A qtr of mile in a few minutes. That's fast on my best day that would take hours. Is it per strand or multiple strands?
 
Ya I think it would rentable but for how long before everyone has fences back up. Now you would really have a machine if it could lay out new also. 😂
 
Ya I think it would rentable but for how long before everyone has fences back up. Now you would really have a machine if it could lay out new also. 😂
Most of the ground they won't have cows back on it for 2 years. At least it will be that long before BLM will allow you back on their ground. No one is getting excited about building new fence yet. The educated guess is there is 1,000 miles of fence needed for the area of this fire.
It doesn't run the wire out. I have a little rig that mounts on back of a quad that rolls out a roll of wire. Ground too steep for the quad? And there is a lot of that. Two guys with a pipe through the middle of the roll? Young healthy men who are willing to work will have all the work they want over the next couple of years. The fire here burnt just under 300,000 acres. Fires in ranch land of eastern Oregon total about 1.4 million acres.
 
Ol fence used to do it with just a piece of 2" pipe on a post hole digger. Cut a hole it the top to mount tot he auger and 4 or 5 other hole down the pipe to run the wire through. When finished, take the hole mess to the scrap yard.
 
I needed some work years ago so helped a guy tear out a bunch of old fence. He had an old chevy Luv pickup as a fence truck. This guy backs up straight with the end of the fence and tells me to jack the truck up and take the driver side tire off. Then he bolted up a wheel he had made to the axle and wrapped the old wire around it. He put that pickup in gear and rolled up 4 strands of wire in a few minutes. I was amazed but always wondered how long that trucks rearend lasted.
 
Good ideas but they work on ground is lot flatter than a lot of what we are dealing with. I can go places with the quad that I wouldn't take a pickup or a tractor. There is a trail down to where that smoke is on the left side of the picture. But it is a little sketchy on a quad. Be suicide on a tractor or a pickup. The river is just the other side of the close up brush.

P7183174.JPG
 
This is what we use. I have rolled 4 wires at a time on it but shorter lengths.

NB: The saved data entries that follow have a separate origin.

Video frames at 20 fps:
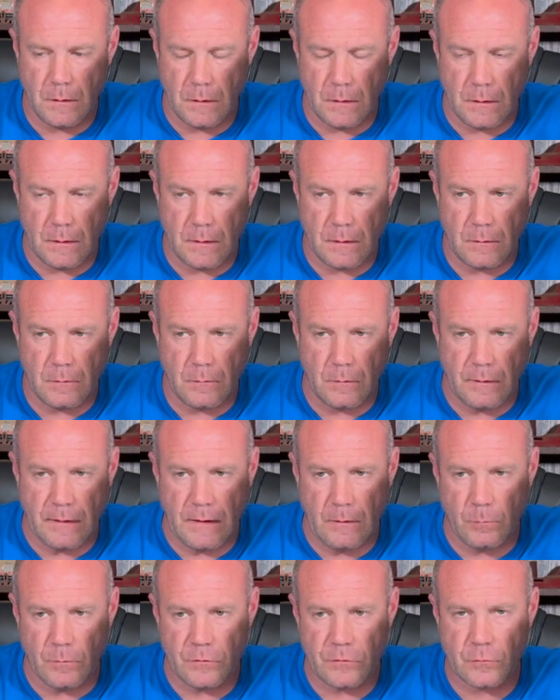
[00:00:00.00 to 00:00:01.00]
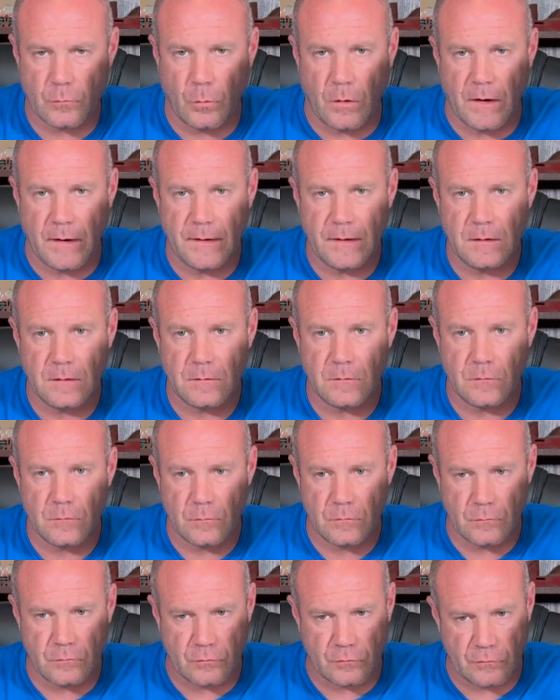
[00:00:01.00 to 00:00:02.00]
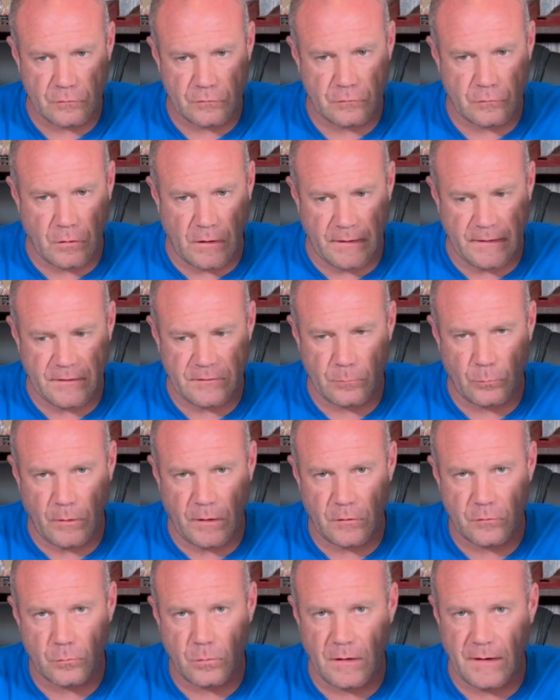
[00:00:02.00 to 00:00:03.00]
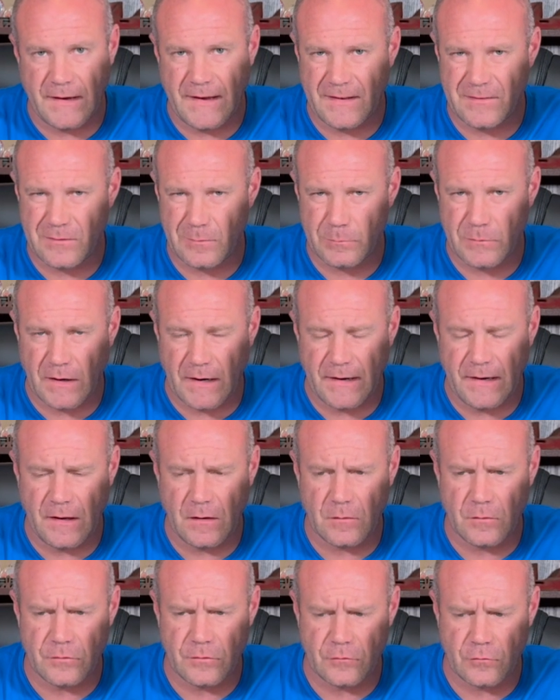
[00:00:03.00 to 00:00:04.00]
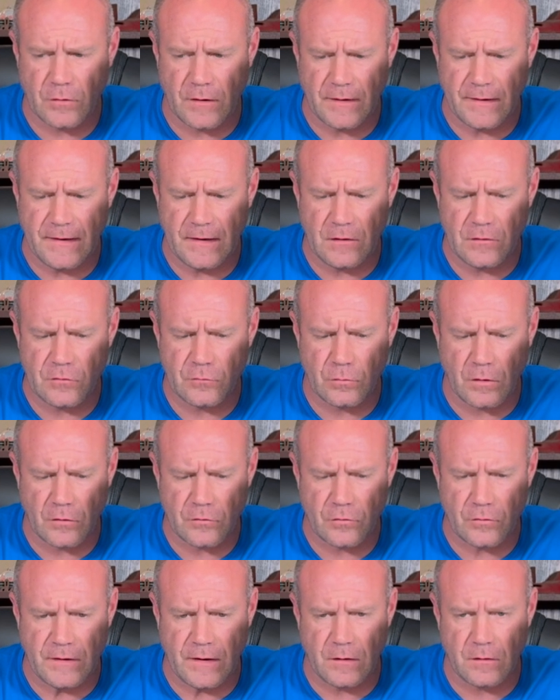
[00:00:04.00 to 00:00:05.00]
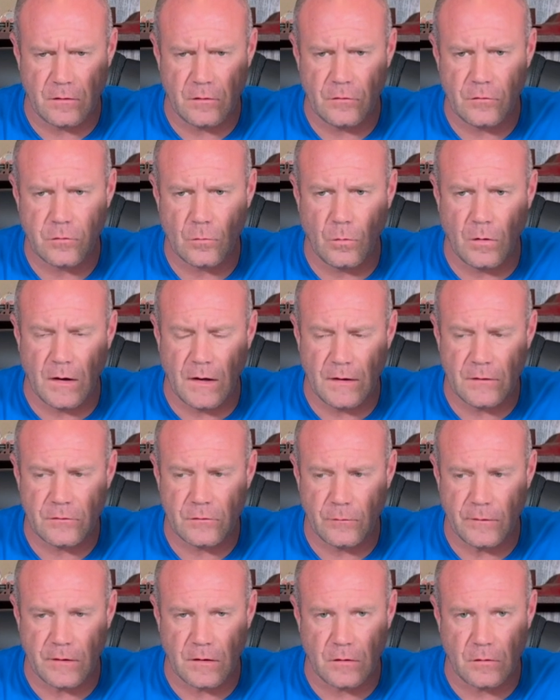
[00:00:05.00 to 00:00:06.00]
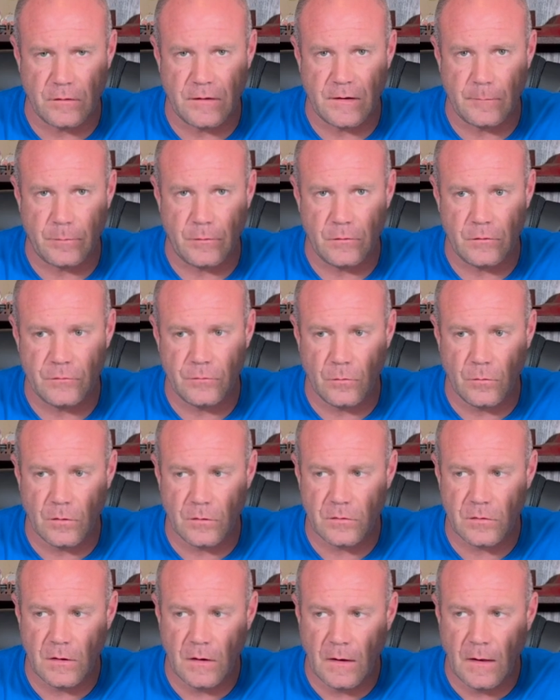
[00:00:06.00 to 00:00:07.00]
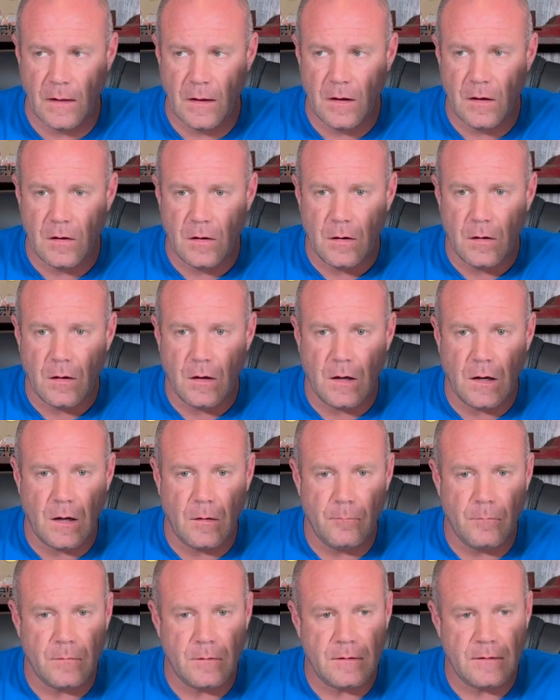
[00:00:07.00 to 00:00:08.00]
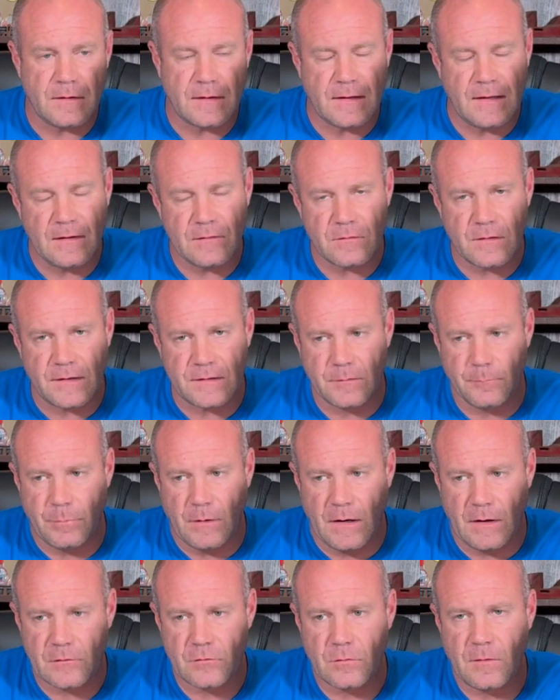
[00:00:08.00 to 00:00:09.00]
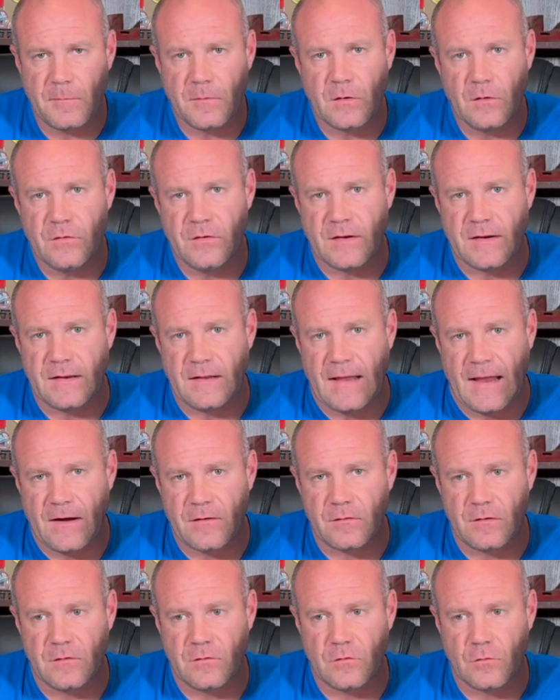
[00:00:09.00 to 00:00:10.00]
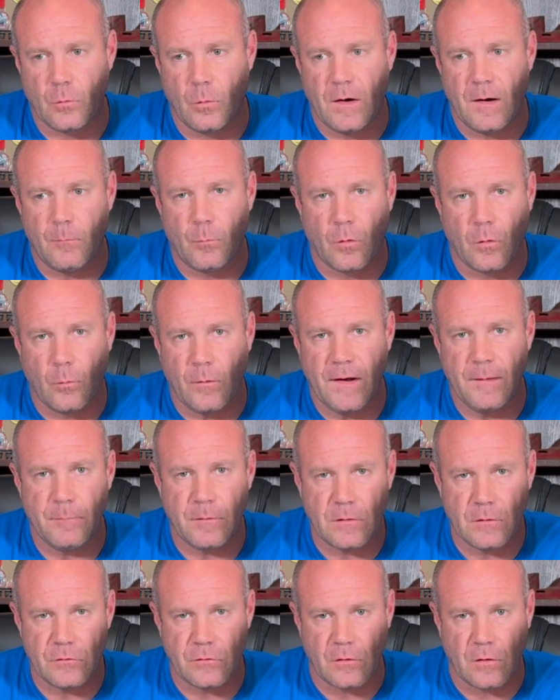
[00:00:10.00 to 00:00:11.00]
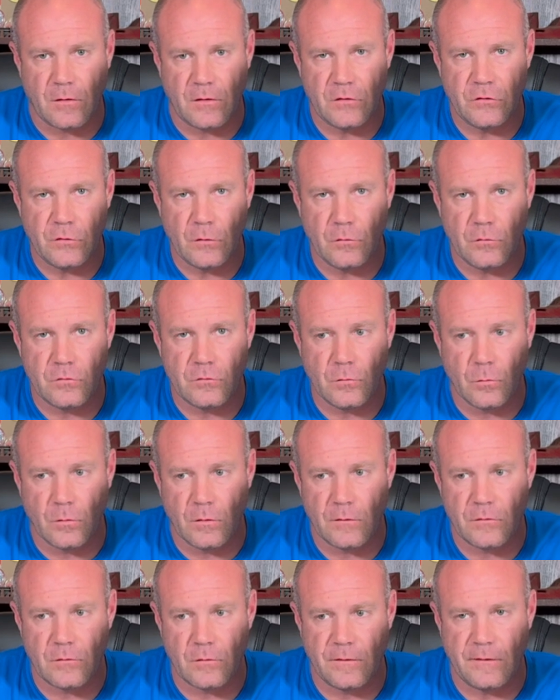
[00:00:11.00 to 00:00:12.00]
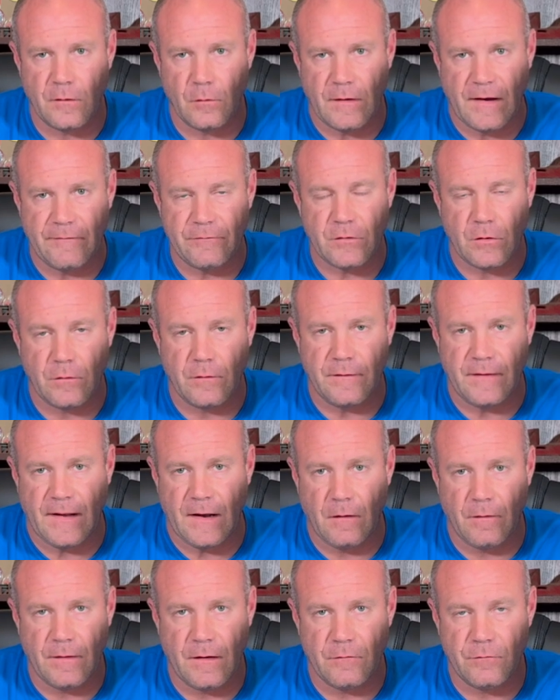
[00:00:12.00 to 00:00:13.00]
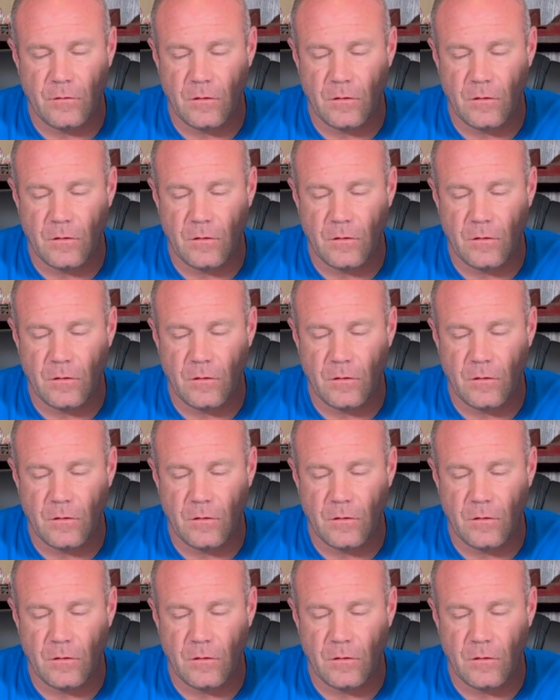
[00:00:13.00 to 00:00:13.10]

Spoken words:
He was squatting, trying to get some regular squat. He had some tight ankles and trying to get his structure down on his squat so he could learn how to produce force. And the kids like to box squat because they can actually squat more weight because they're already so short, so they don't have to go down that far.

i have one of those danuser intimidators.. i pull the entire fence, attached to t-posts and all.. pull it all, lay it down. then roll it up with it. never have to get out.. entire fence is rolled up really nice and neat and ready for the scrap yard. I can rip a lot of fence down in no time. pretty handy thing.
 
i have one of those danuser intimidators.. i pull the entire fence, attached to t-posts and all.. pull it all, lay it down. then roll it up with it. never have to get out.. entire fence is rolled up really nice and neat and ready for the scrap yard. I can rip a lot of fence down in no time. pretty handy thing.
I'd like to see that in action.
 
What powers it? Looks like hydraulic hoses running out to it. The one I am looking at is hydraulic but it has a Briggs and Stratton motor to run th Hydraulic pump.
You would need a small motor running a pump. Readily available piece of kit. This sort of thing :

A unit like this could be handy for all sorts of things besides powering a wire roller.
 
Very similar to the power unit on the one I am looking at. And priced about the same. I think if a person bought the wire roller you have, added that gas powered hydraulic pump you would be into it about the same amount of money as the one I am looking into.
 
i have one of those danuser intimidators.. i pull the entire fence, attached to t-posts and all.. pull it all, lay it down. then roll it up with it. never have to get out.. entire fence is rolled up really nice and neat and ready for the scrap yard. I can rip a lot of fence down in no time. pretty handy thing.
The wood posts all burned. The T-posts are going to stay right where they are and get used again. Fence is going back right where it was.
 
Dave, I am faceing the same issue, please let us know what you decide and how it works out.
I have 99% decided to go with this one made by Frenchglen Blacksmiths. The town (?) of Frenchglen is about 5 or 6 hours away so the closest thing to local that I can find. I am going with the trailer mounted pull behind the quad model. That can get to the steep places that I don't want to go with a tractor.